Monday, September 5, 2011

My Life in Safety Pins

Race bibs. They're everywhere. Stuffed in the junk drawer, used as bookmarks, stacked with my magazines. Some of them are scattered on the desk in my room at my parent's house. I've never ever thrown one away.

I'd been meaning to buy a scrapbook to put them into, but hadn't gotten around to it yet. Tonight, though, while I was musing over another old volume collage'd with dorm-era nostalgia, I saw it on the shelf—low and behold there was an empty scrapbook just waiting to be given a purpose.
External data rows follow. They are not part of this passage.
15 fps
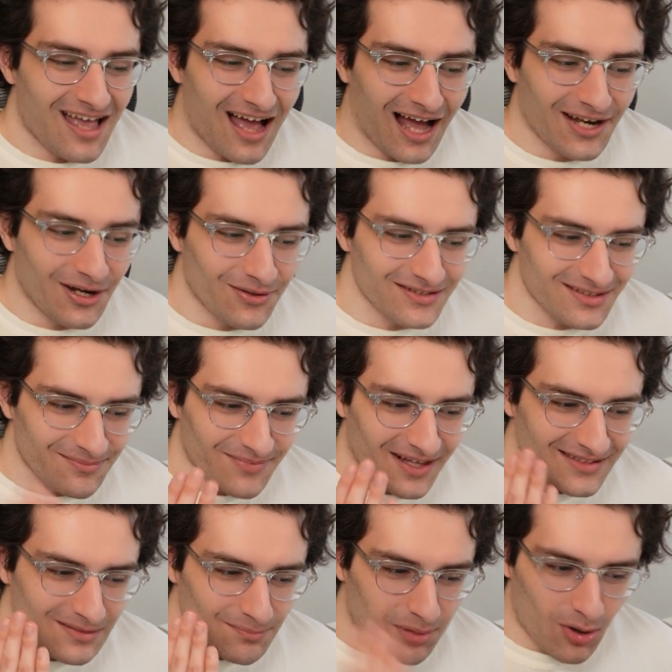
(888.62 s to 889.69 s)
I know it's a
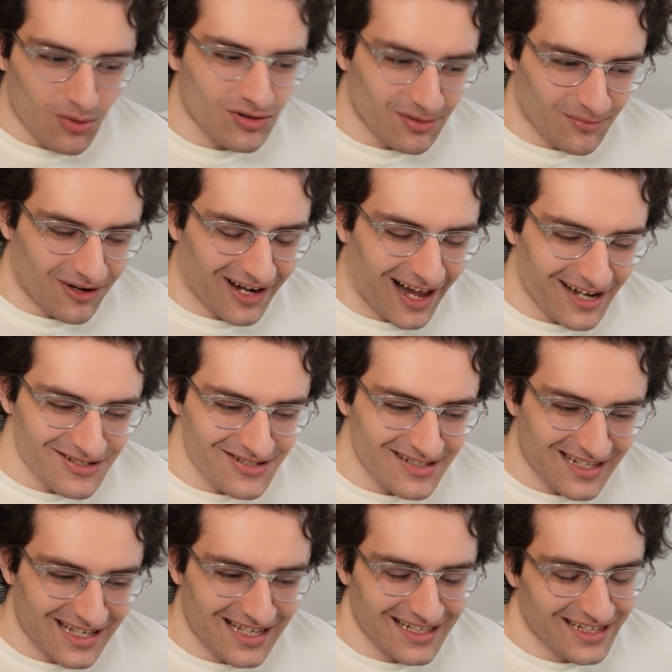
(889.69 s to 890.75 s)
Pokemon. I
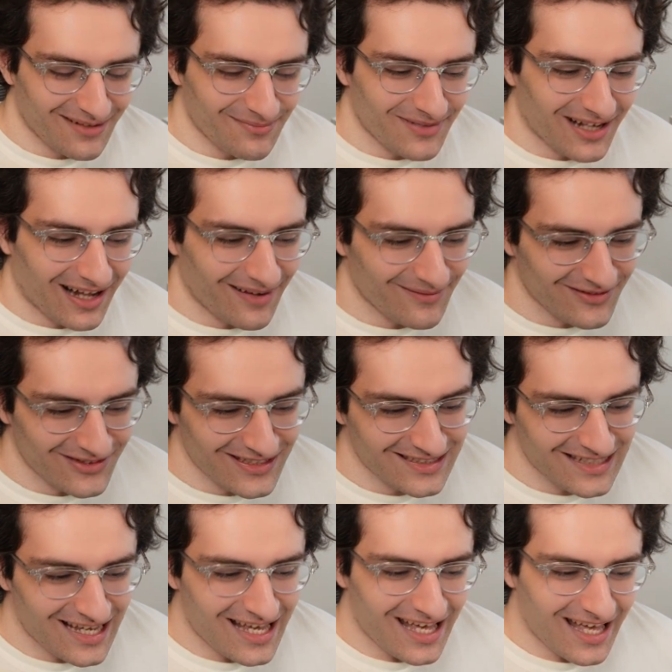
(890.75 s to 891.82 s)
shouldn't eat it, but I'm
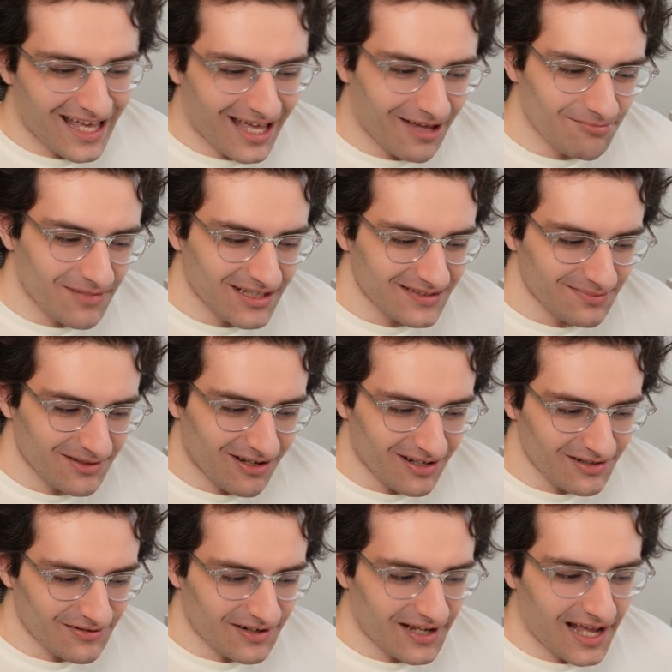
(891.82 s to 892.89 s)
just it makes me
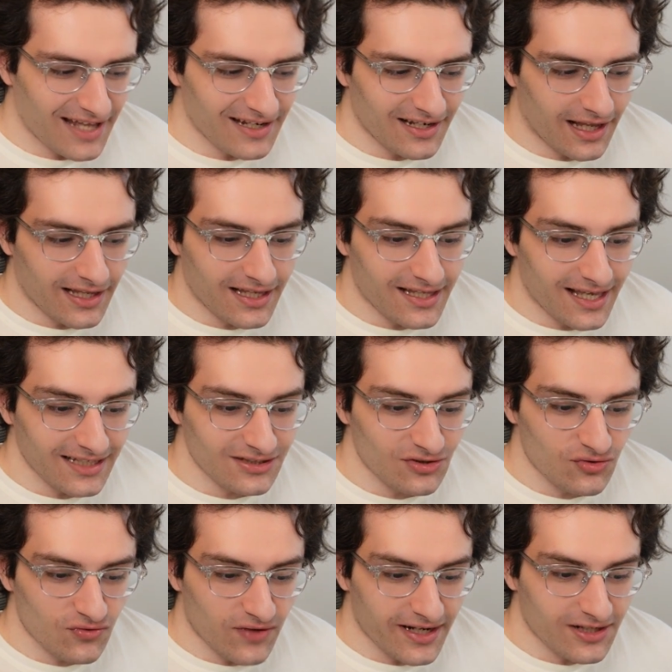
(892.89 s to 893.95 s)
hungry. And he gets
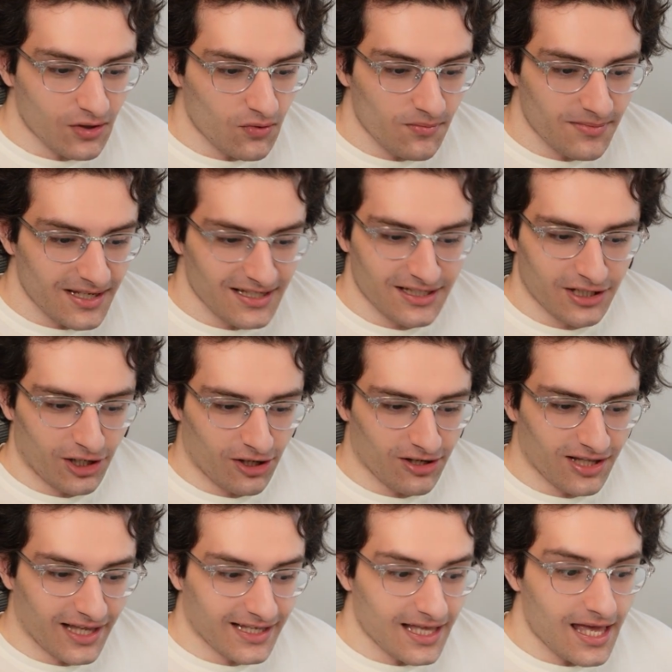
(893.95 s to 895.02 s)
Draco Meteor.
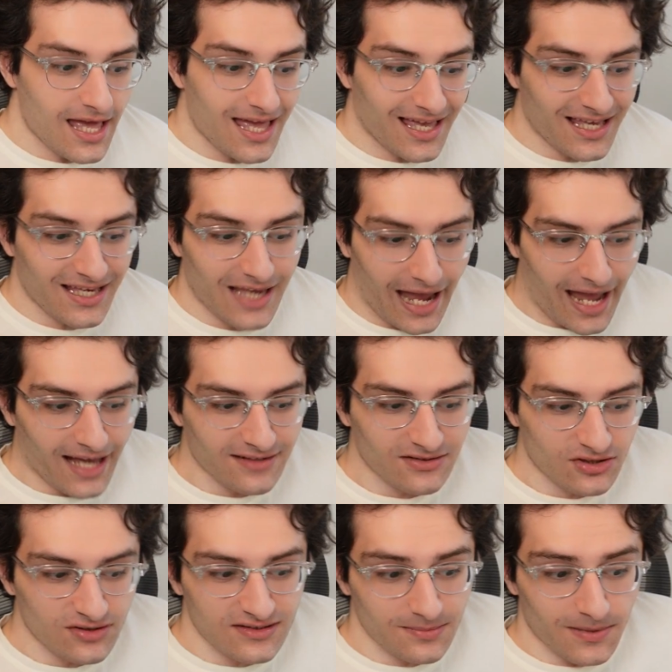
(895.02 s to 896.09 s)
Like, he
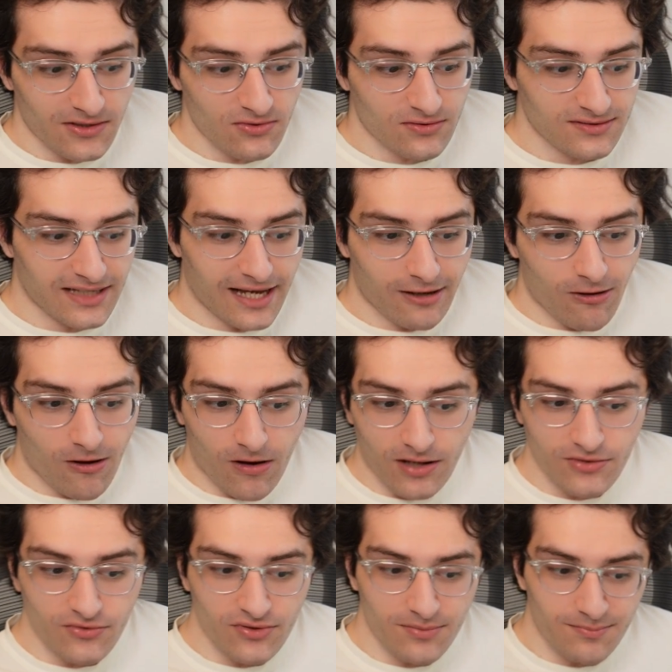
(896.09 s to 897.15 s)
has good special attack,
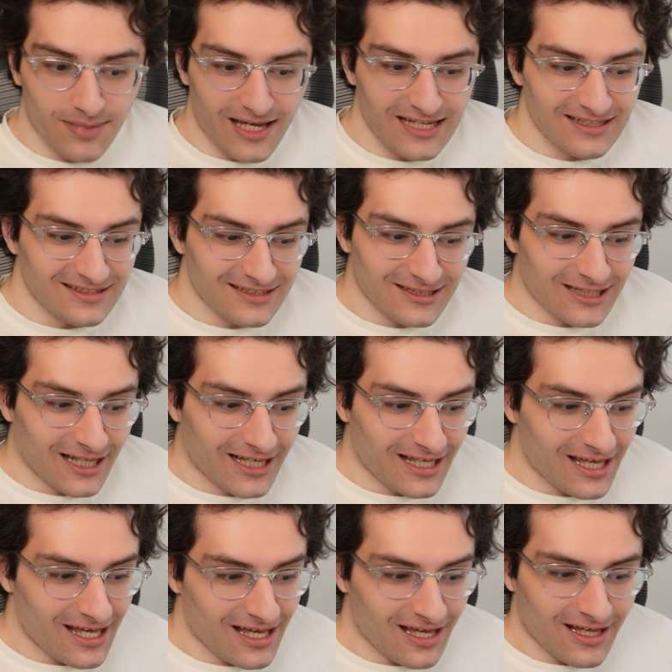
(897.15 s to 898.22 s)
100 base. Like,
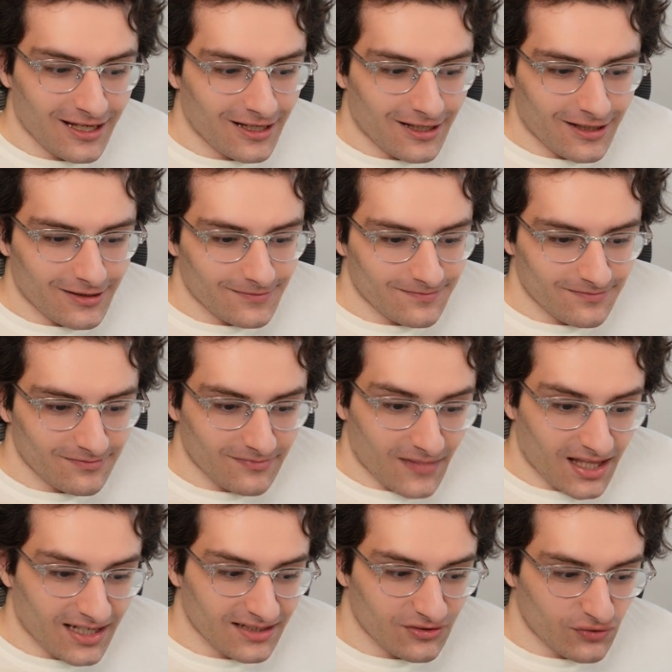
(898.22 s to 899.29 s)

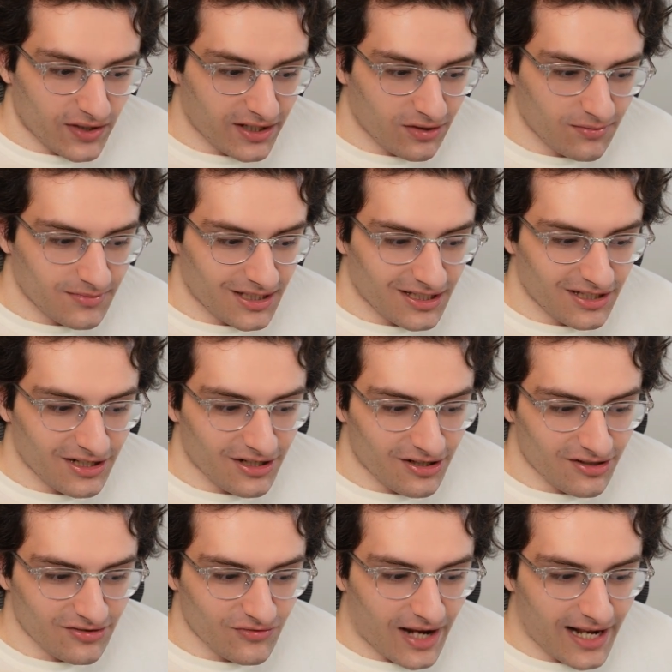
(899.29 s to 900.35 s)
he gets Draco
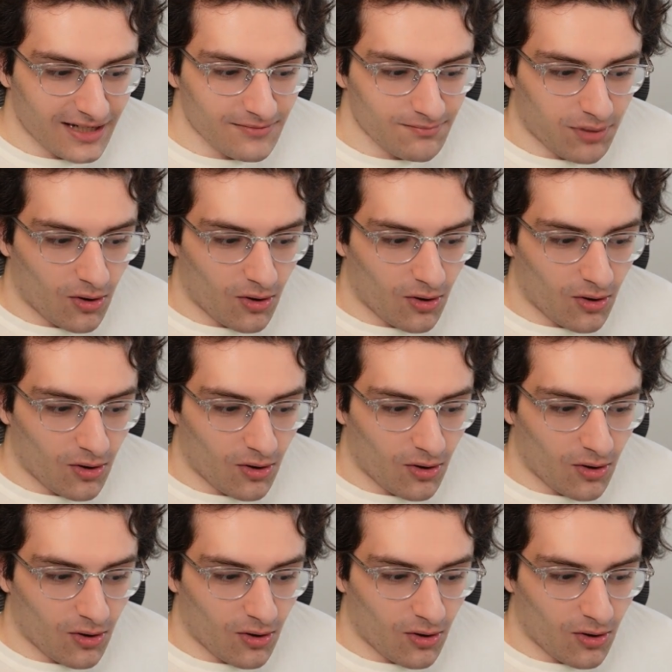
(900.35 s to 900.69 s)
Meteor, Dragon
So now I'm sitting on my bed in a sea of Tyvek, dozens of numbers looking back at me. I've detached enough safety pins to service the entire NYC Marathon. This is a photo album only a runner could love—reminding me of the winter chill, the spring rain, the summer heat and the autumn leaves that I run through. My first race, waiting for every gun to go off, my first half-marathon, first marathon, each new PR. And that time I puked Gatorade at mile 11.


At first I just thought "Wow, that's a lot of races," but then I noticed my age printed on one of the early ones and thought "Wow, this is my whole running life. This catalogs my existence as a runner, ever since I started to put one foot in front of the other a little more quickly." So far.

Sometimes I wonder what the heck I'll do with my time once I finally take a break from training for something. But the truth is, at this moment, I can't see myself ever having to face that predicament.